◆ **Try it**: Your copy of the entries must be exact, and it must not include the pictures.

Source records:
┌──

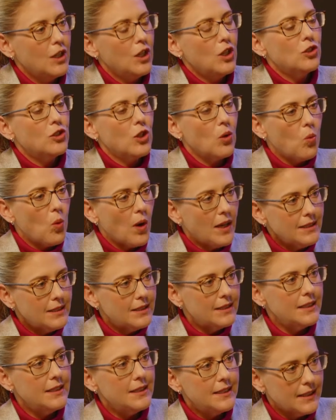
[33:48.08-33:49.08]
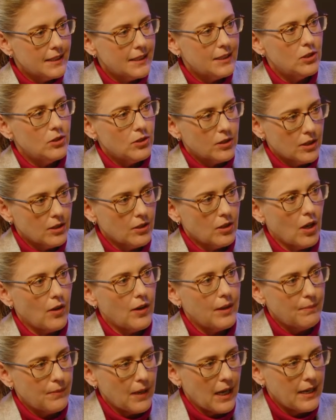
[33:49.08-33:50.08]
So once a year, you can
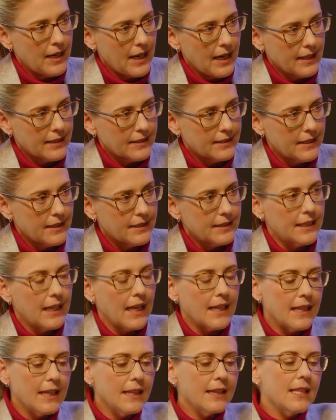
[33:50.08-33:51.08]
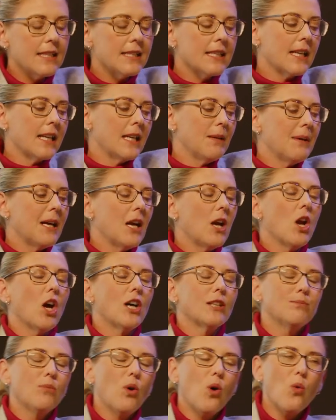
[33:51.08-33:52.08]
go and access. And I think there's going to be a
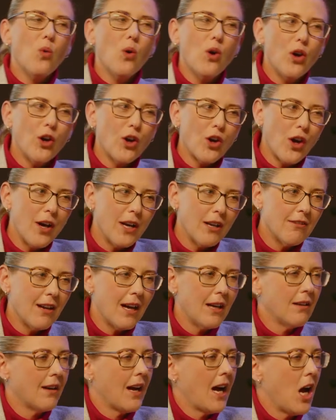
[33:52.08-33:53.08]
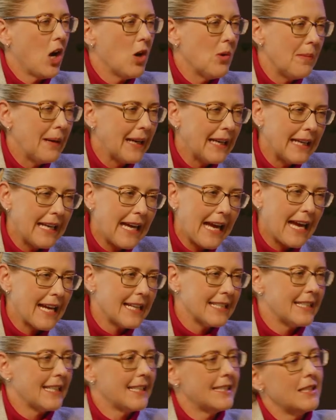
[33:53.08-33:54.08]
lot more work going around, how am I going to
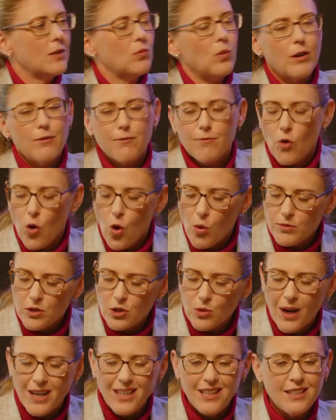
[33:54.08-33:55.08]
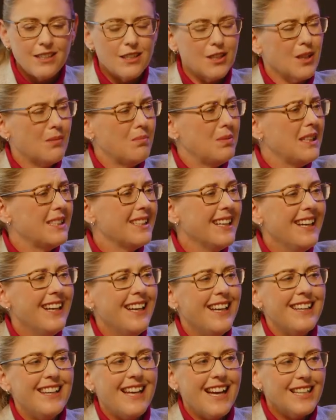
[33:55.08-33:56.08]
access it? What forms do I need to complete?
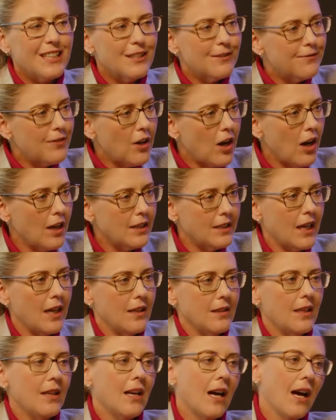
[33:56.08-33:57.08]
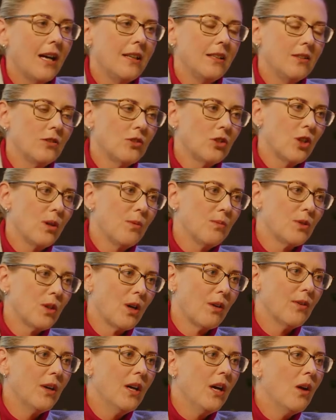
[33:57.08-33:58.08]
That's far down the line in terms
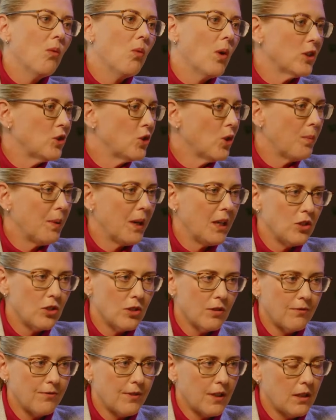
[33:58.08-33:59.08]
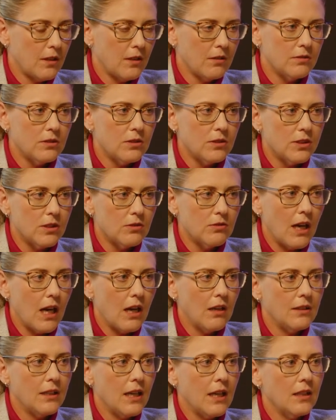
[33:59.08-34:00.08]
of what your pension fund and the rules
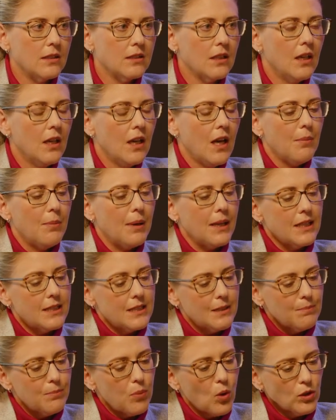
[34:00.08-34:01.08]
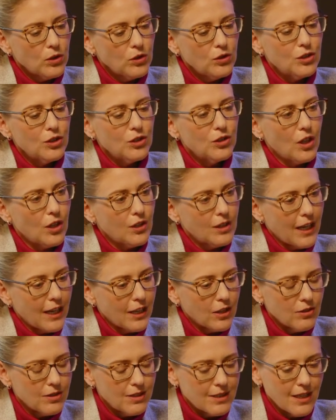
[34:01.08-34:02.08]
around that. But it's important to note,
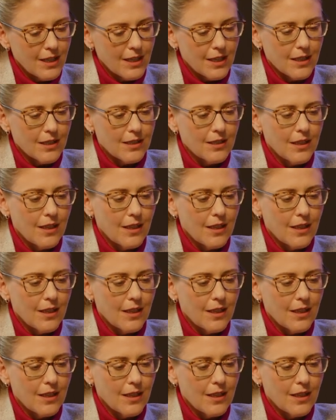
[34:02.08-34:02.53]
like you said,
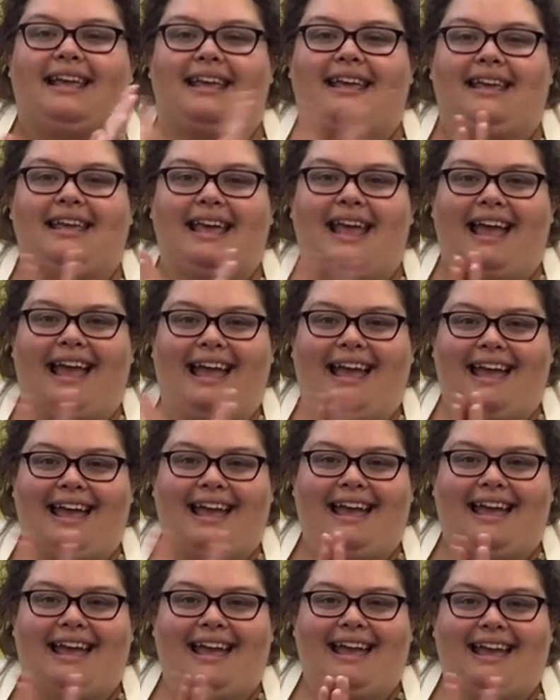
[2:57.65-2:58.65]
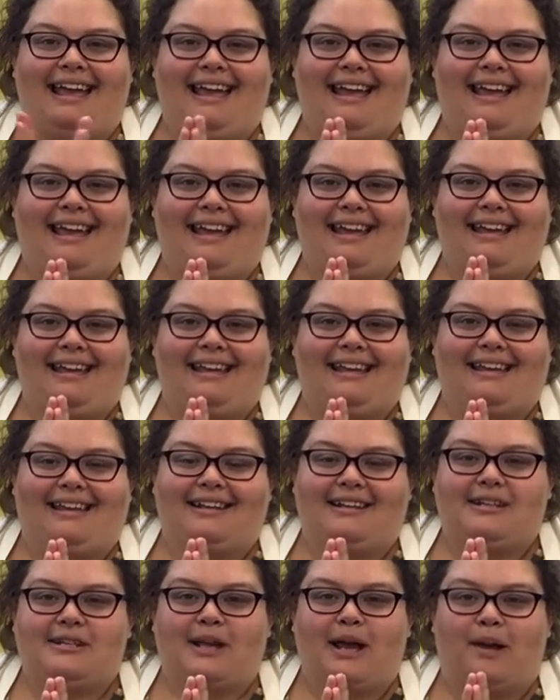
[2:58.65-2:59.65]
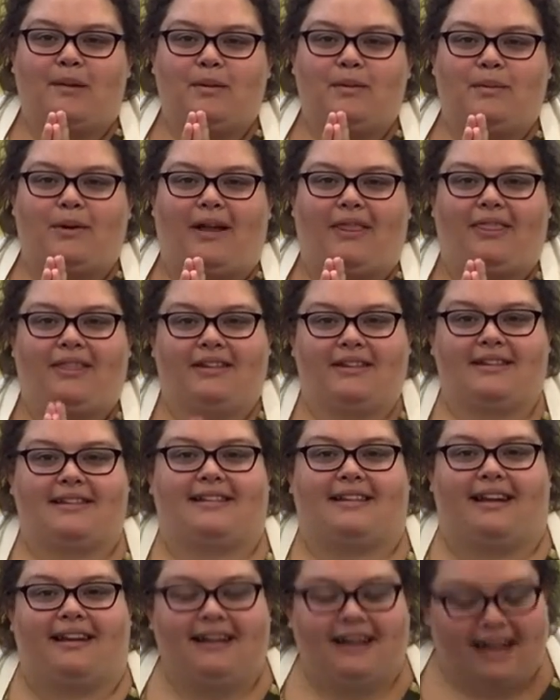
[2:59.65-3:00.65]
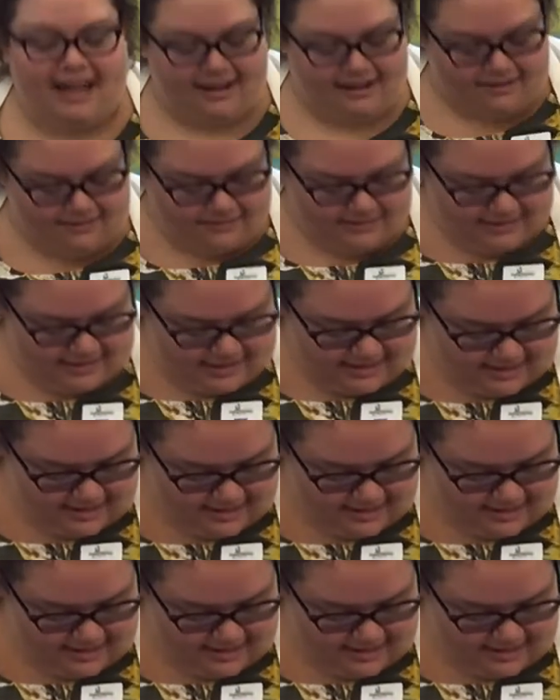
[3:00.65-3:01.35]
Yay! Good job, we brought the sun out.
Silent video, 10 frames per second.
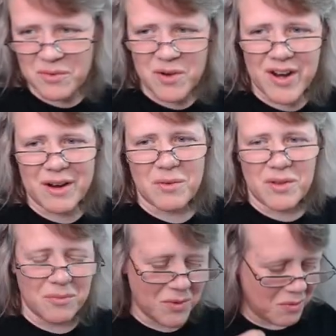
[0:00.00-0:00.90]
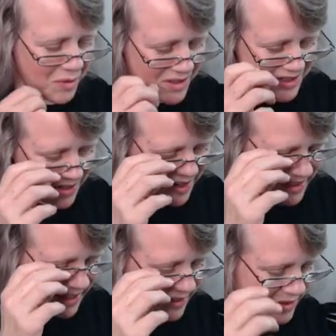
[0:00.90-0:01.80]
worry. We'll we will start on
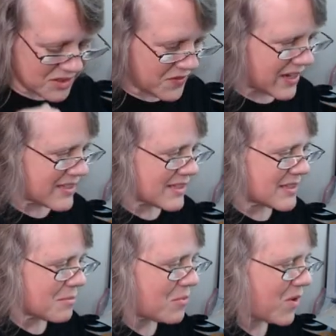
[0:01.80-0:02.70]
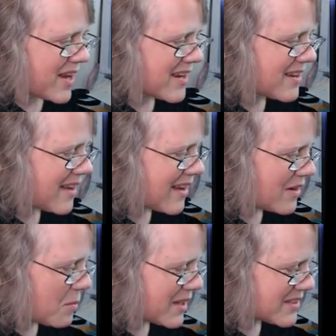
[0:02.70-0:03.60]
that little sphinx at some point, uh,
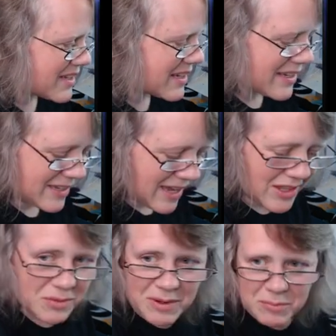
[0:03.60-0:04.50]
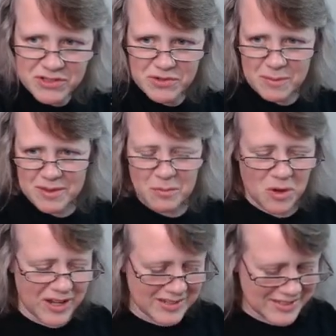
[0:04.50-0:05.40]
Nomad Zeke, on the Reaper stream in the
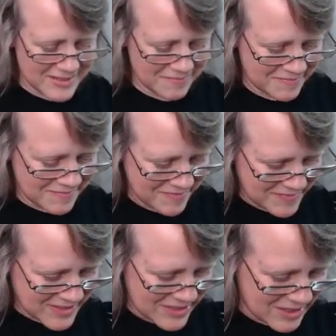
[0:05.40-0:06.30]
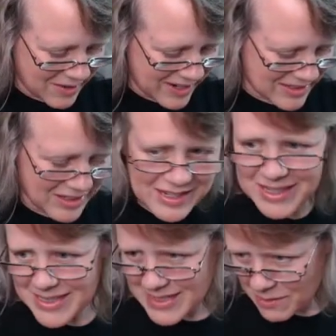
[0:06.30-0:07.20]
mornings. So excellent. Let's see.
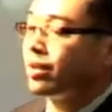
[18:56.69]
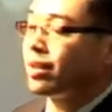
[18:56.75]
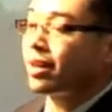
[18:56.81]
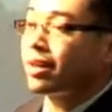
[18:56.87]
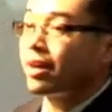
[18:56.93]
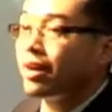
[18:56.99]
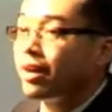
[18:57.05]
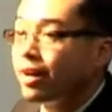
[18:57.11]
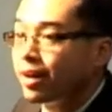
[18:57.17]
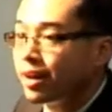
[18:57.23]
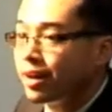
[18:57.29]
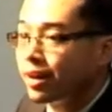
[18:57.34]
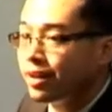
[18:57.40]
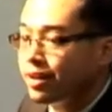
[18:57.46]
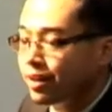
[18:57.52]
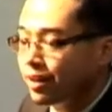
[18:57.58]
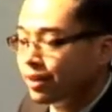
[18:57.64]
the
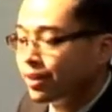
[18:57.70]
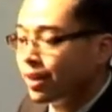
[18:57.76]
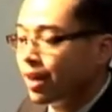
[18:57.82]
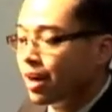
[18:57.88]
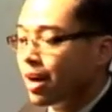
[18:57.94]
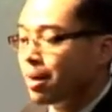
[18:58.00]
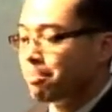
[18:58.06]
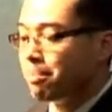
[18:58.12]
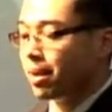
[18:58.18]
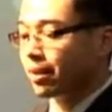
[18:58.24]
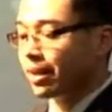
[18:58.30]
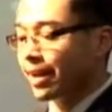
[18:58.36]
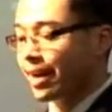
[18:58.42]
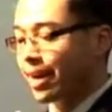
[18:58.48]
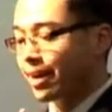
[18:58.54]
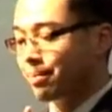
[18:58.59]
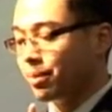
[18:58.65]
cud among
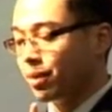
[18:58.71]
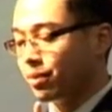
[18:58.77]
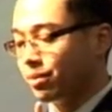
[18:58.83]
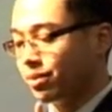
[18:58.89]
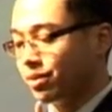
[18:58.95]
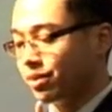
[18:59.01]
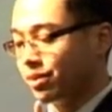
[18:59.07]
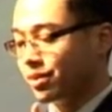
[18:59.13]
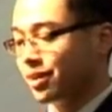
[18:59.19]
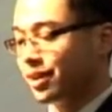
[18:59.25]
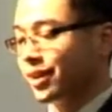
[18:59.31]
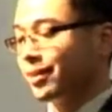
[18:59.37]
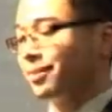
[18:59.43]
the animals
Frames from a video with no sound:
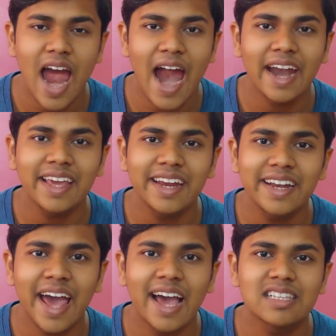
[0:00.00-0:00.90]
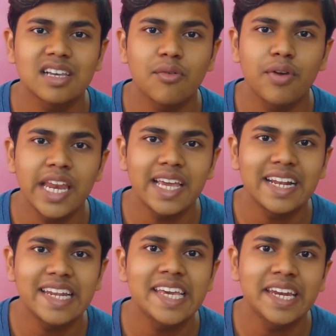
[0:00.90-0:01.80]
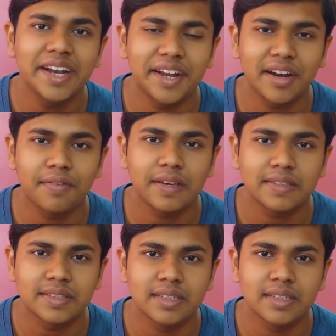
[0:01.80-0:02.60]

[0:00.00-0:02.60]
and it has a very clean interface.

└──

◆ **Expected answer**:
[33:48.08-33:49.08]
[33:49.08-33:50.08]
So once a year, you can
[33:50.08-33:51.08]
[33:51.08-33:52.08]
go and access. And I think there's going to be a
[33:52.08-33:53.08]
[33:53.08-33:54.08]
lot more work going around, how am I going to
[33:54.08-33:55.08]
[33:55.08-33:56.08]
access it? What forms do I need to complete?
[33:56.08-33:57.08]
[33:57.08-33:58.08]
That's far down the line in terms
[33:58.08-33:59.08]
[33:59.08-34:00.08]
of what your pension fund and the rules
[34:00.08-34:01.08]
[34:01.08-34:02.08]
around that. But it's important to note,
[34:02.08-34:02.53]
like you said,
[2:57.65-2:58.65]
[2:58.65-2:59.65]
[2:59.65-3:00.65]
[3:00.65-3:01.35]
Yay! Good job, we brought the sun out.
Silent video, 10 frames per second.
[0:00.00-0:00.90]
[0:00.90-0:01.80]
worry. We'll we will start on
[0:01.80-0:02.70]
[0:02.70-0:03.60]
that little sphinx at some point, uh,
[0:03.60-0:04.50]
[0:04.50-0:05.40]
Nomad Zeke, on the Reaper stream in the
[0:05.40-0:06.30]
[0:06.30-0:07.20]
mornings. So excellent. Let's see.
[18:56.69]
[18:56.75]
[18:56.81]
[18:56.87]
[18:56.93]
[18:56.99]
[18:57.05]
[18:57.11]
[18:57.17]
[18:57.23]
[18:57.29]
[18:57.34]
[18:57.40]
[18:57.46]
[18:57.52]
[18:57.58]
[18:57.64]
the
[18:57.70]
[18:57.76]
[18:57.82]
[18:57.88]
[18:57.94]
[18:58.00]
[18:58.06]
[18:58.12]
[18:58.18]
[18:58.24]
[18:58.30]
[18:58.36]
[18:58.42]
[18:58.48]
[18:58.54]
[18:58.59]
[18:58.65]
cud among
[18:58.71]
[18:58.77]
[18:58.83]
[18:58.89]
[18:58.95]
[18:59.01]
[18:59.07]
[18:59.13]
[18:59.19]
[18:59.25]
[18:59.31]
[18:59.37]
[18:59.43]
the animals
Frames from a video with no sound:
[0:00.00-0:00.90]
[0:00.90-0:01.80]
[0:01.80-0:02.60]

[0:00.00-0:02.60]
and it has a very clean interface.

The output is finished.